[Extracted material — start]

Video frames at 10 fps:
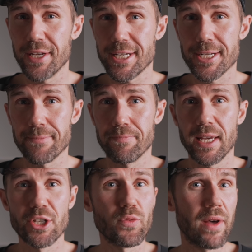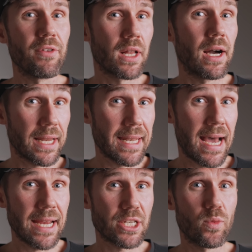this. It's 12 o'clock at
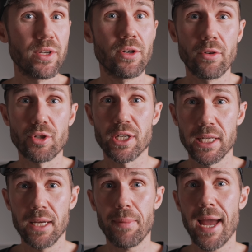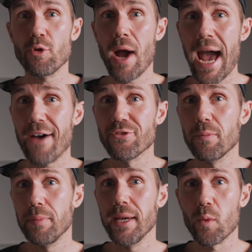night when you go to sleep and you have to
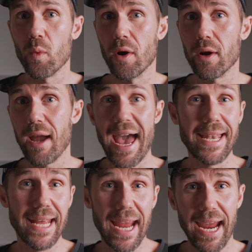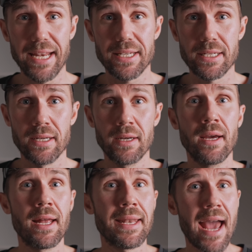be at work at 8.
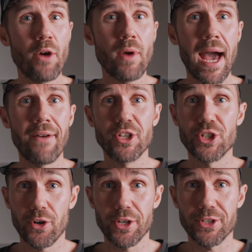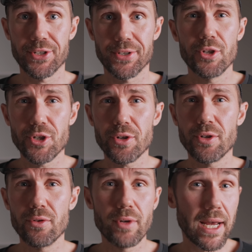Now you have a choice. Should
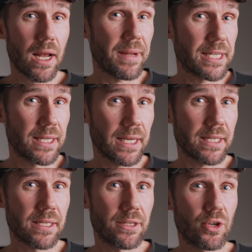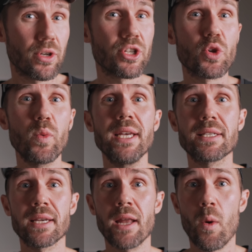you get up at 6 so you can
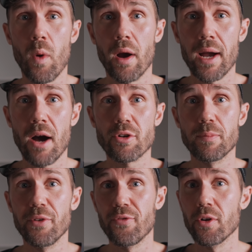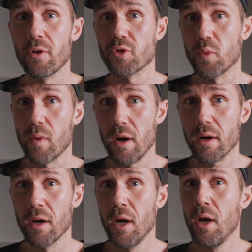squeeze in a workout before you go to
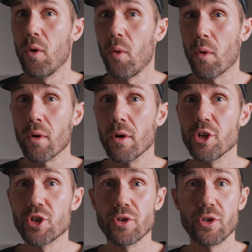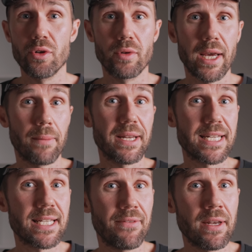work? Or should you get up at
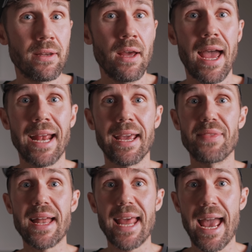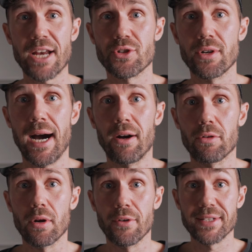7 and get that extra
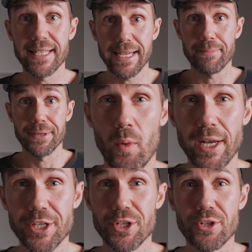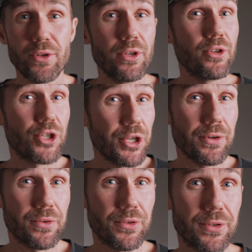hour of sleep? Which do you
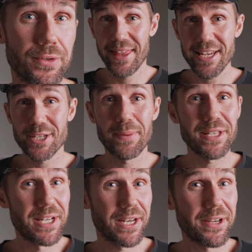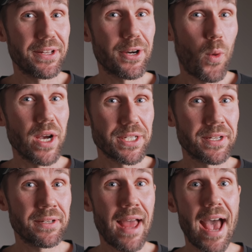choose? This particular
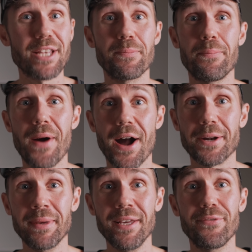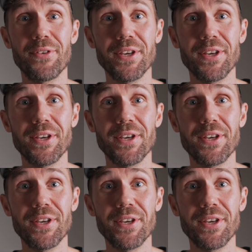question has bugged me for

[Extracted material — finish]

● Exercise requirements
Before printing the records again, strip out the pictures; change nothing else.

● Output for this task
Video frames at 10 fps:
this. It's 12 o'clock at
night when you go to sleep and you have to
be at work at 8.
Now you have a choice. Should
you get up at 6 so you can
squeeze in a workout before you go to
work? Or should you get up at
7 and get that extra
hour of sleep? Which do you
choose? This particular
question has bugged me for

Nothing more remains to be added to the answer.